When they spotted a blast, they’d cram into the cabin, ten or more on its two bench seats, and set off in search of the impact site. The truck had a loose, shaky suspension and the cab would smash up and down off the craters and potholes, jangling the men like change inside of a tin cup. The siren atop was an old-school wailer, deafening and sonorous. Sometimes they’d catch sight of an ambulance and give chase; often they’d be the first to the scene. As they rushed along, they’d lean out and ask pedestrians where the bomb had fallen. They could tell by the reaction if they were getting closer. At first it was just a pointed arm or a shrug, but as they neared, the onlookers would get increasingly agitated, until they saw in their eyes the wildness of a close brush with death or the panic for a trapped neighbor. The missions were all the more dangerous because of the regime’s tactic of “double-tap” strikes, where they would return to bomb the same site and hit the rescuers and whatever crowd had gathered. In March, three members of the Hanano team had been killed that way, along with an Egyptian-Canadian photographer who had come to document their work.
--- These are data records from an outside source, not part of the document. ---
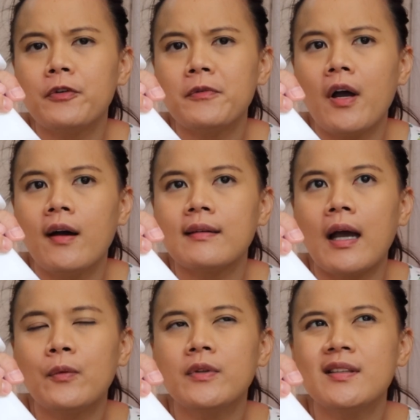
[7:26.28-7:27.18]
root rot,
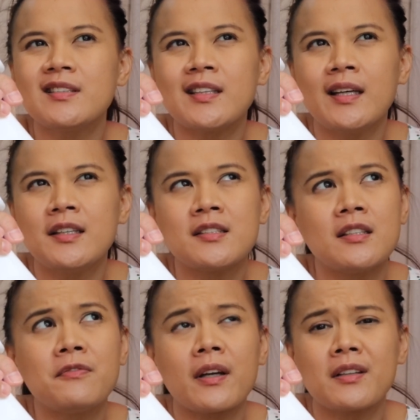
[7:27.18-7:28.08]
I wouldn't say it's
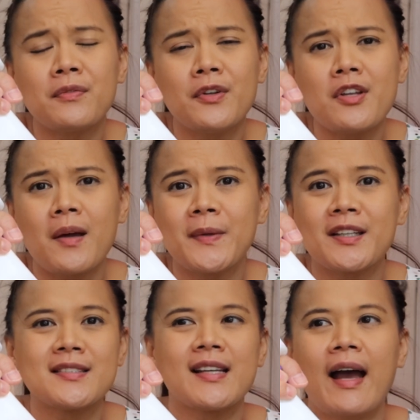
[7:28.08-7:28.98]
effective or not
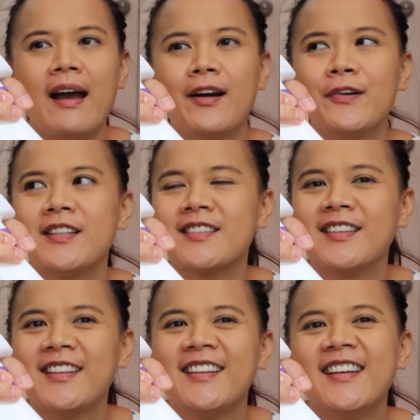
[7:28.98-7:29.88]
because I
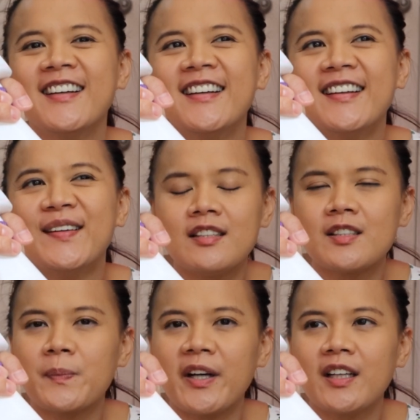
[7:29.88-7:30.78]
honestly
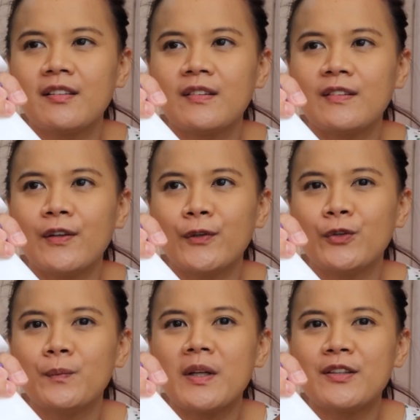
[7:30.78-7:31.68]
just spray it so
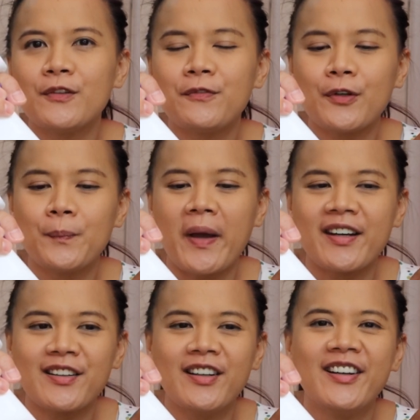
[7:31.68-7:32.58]
to make you feel
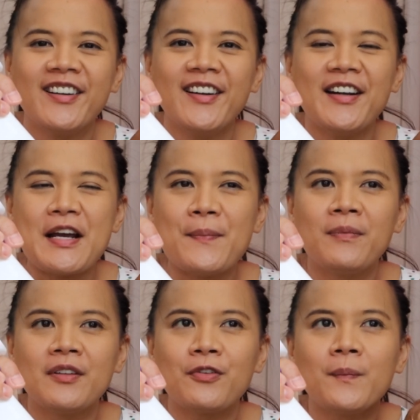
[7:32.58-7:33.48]
better.
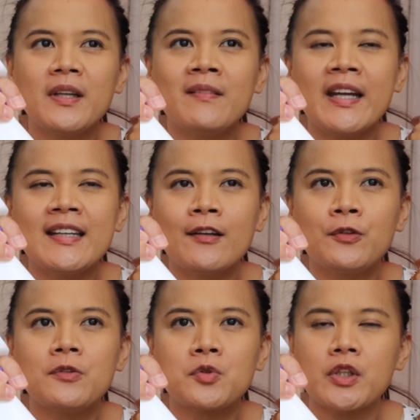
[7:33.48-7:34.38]
But for me right now
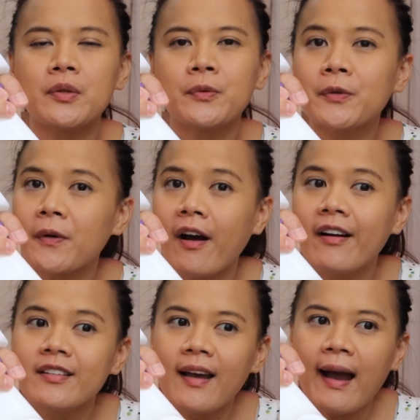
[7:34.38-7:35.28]
to treat root
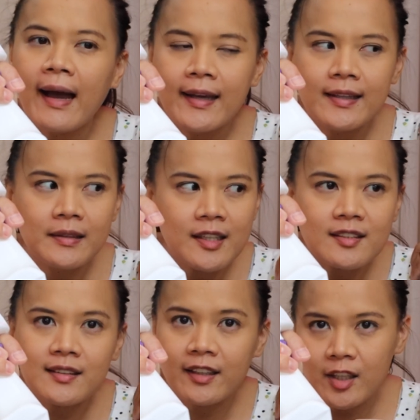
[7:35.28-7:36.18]
rot, I
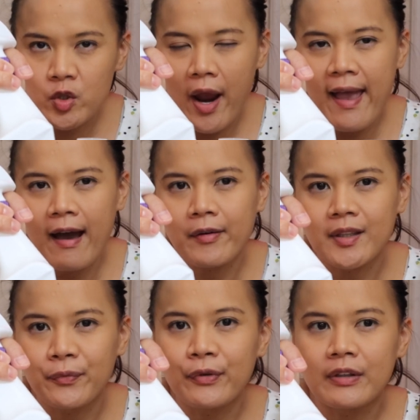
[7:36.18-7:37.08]
just let it dry out
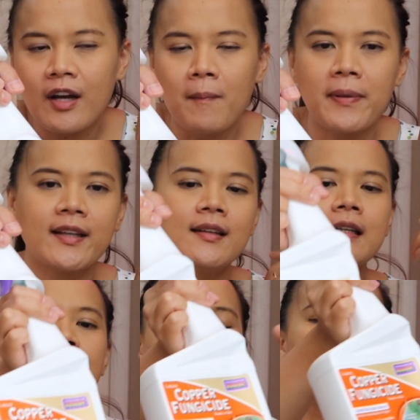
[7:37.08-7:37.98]
the wound
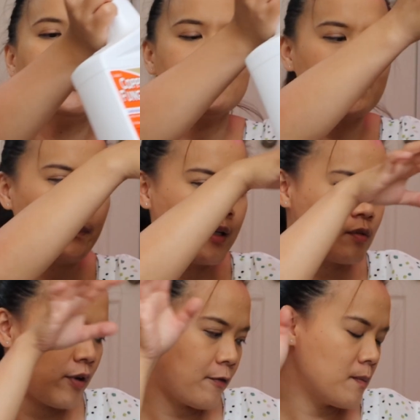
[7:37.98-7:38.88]
completely. That's the
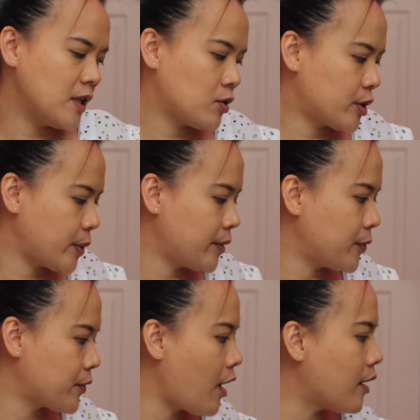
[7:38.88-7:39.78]
best way for me to treat
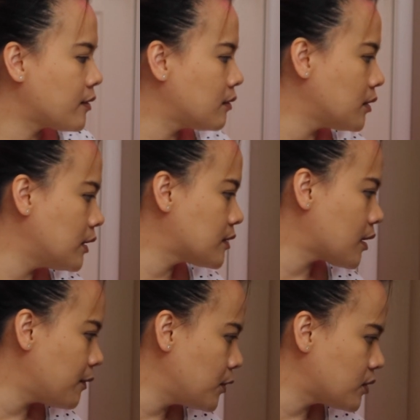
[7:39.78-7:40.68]
root rot
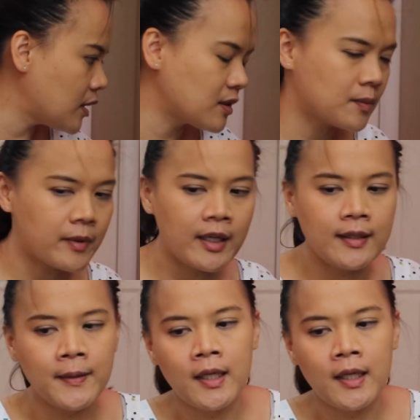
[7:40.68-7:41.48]
instead of using spray.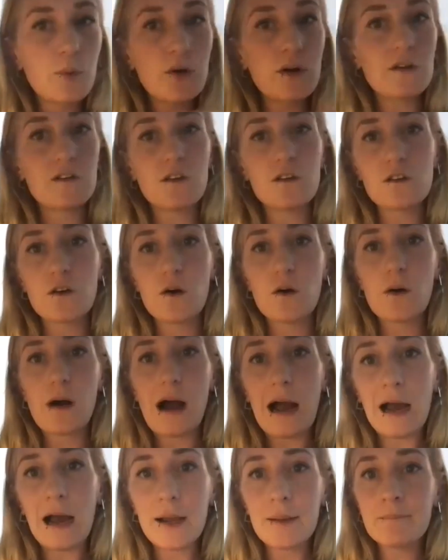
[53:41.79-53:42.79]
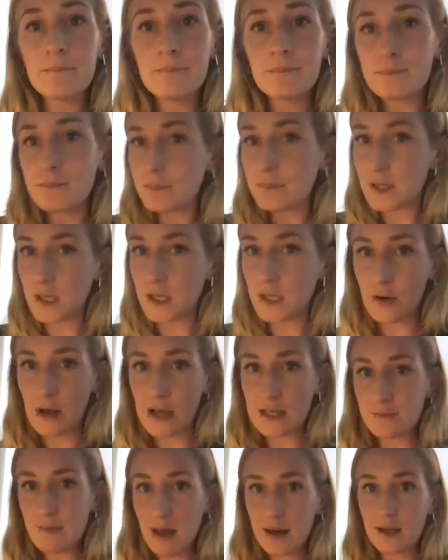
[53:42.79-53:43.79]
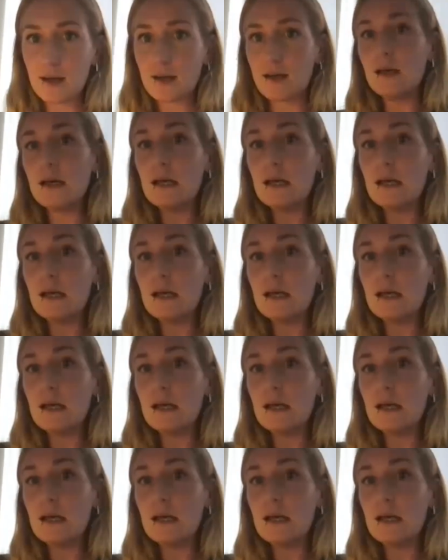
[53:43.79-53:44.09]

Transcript: and so I'm, you know, as Meta,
Khaled flicked the cigarette into the parking lot. Thirty years old, he looked more like a graduate student than someone who had spent the last year immersed in blood and rubble: shaggy hair, a straight, full-bridged nose and a pointed jaw softened by full lips and cheeks. In a city dominated increasingly by anti-Western Islamist groups, he had until recently worn a pony tail. He was growing a slight paunch from all the nights spent sitting up snacking on fruit and nuts, listening to the sound of the city’s bombardment and waiting for a call. When he smiled, a net of crow’s feet crinkled into the corners of his eyes, but mostly his face maintained an unshakable placidity, even in the presence of death. It was this stillness, more than anything else, that accounted for his unruly team’s respect and obedience. “It’s the quiet ones you should fear,” was how Surkhai, the group’s joker, had put it.
After washing his face in the rickety outbuilding that served as their bathroom, Khaled returned to his office, which was furnished with a scuffed desk, a shelf that held the station’s paperwork, and a couple of love seats. On the wall hung a certificate of appreciation from the city council. Two bare bulbs dangled from the ceiling.
Khaled could hear the rest of the team stirring. Present that day were some of his most reliable veterans — though of course they were really still boys. At 28, the twins, Surkhai and Shahoud, heavyset with thick hair covering everywhere but the top of their heads, were among the eldest. The rest were mostly 20 or 21. Scrawny Ali, with his mullet, was only 19. Only Ahmed, a lanky, goateed kid who had been a firefighter like his father, had any experience as a first responder before the war. In all, there were 30 of them, but they worked in shifts, so that only a dozen or so were typically in the station at any one time. Except for the leader, Khaled. He had not taken a single day off. He loved the team — loved the physical closeness, the emotional bond. These guys had become his life. His old self, the former law student who taught at a trade school, seemed as remote to him as his family’s home, now behind regime lines. [Continue reading…]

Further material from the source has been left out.